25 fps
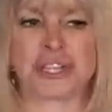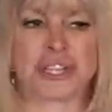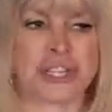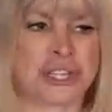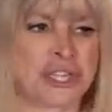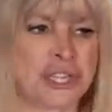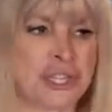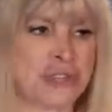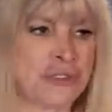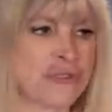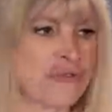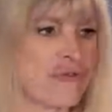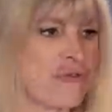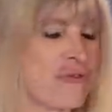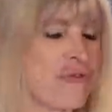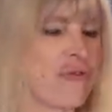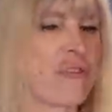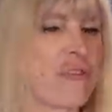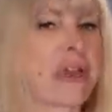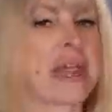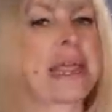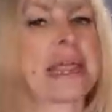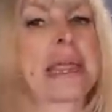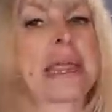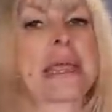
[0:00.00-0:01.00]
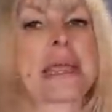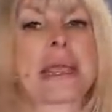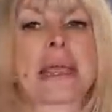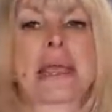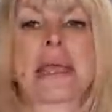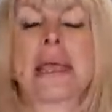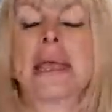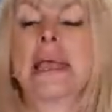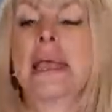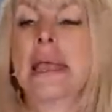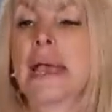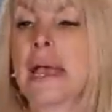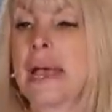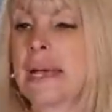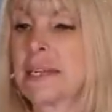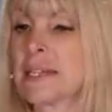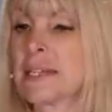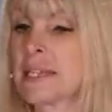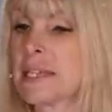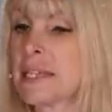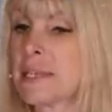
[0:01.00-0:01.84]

She drank and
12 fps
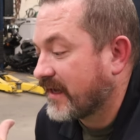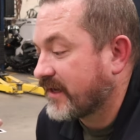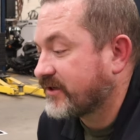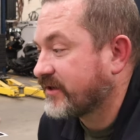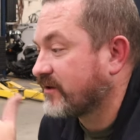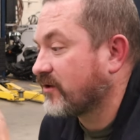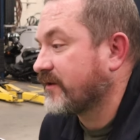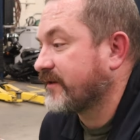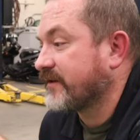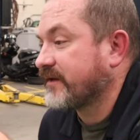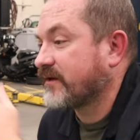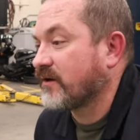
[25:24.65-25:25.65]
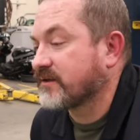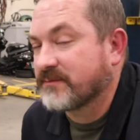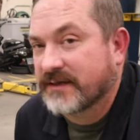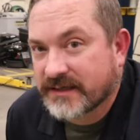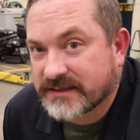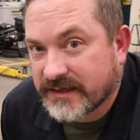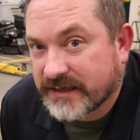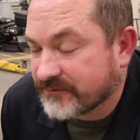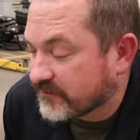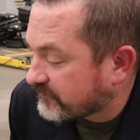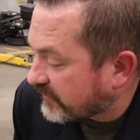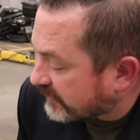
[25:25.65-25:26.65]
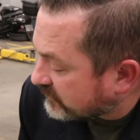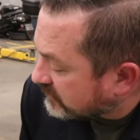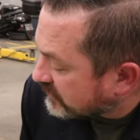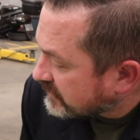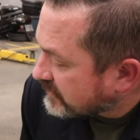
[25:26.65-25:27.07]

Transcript: edge here on the cosmetic side of the vinyl.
┄┄┄┄┄┄┄┄┄┄
* **Problem to solve**:
Your answer must be an exact repeat of all the records, minus the pictures.

* **The answer**:
25 fps
[0:00.00-0:01.00]
[0:01.00-0:01.84]

She drank and
12 fps
[25:24.65-25:25.65]
[25:25.65-25:26.65]
[25:26.65-25:27.07]

Transcript: edge here on the cosmetic side of the vinyl.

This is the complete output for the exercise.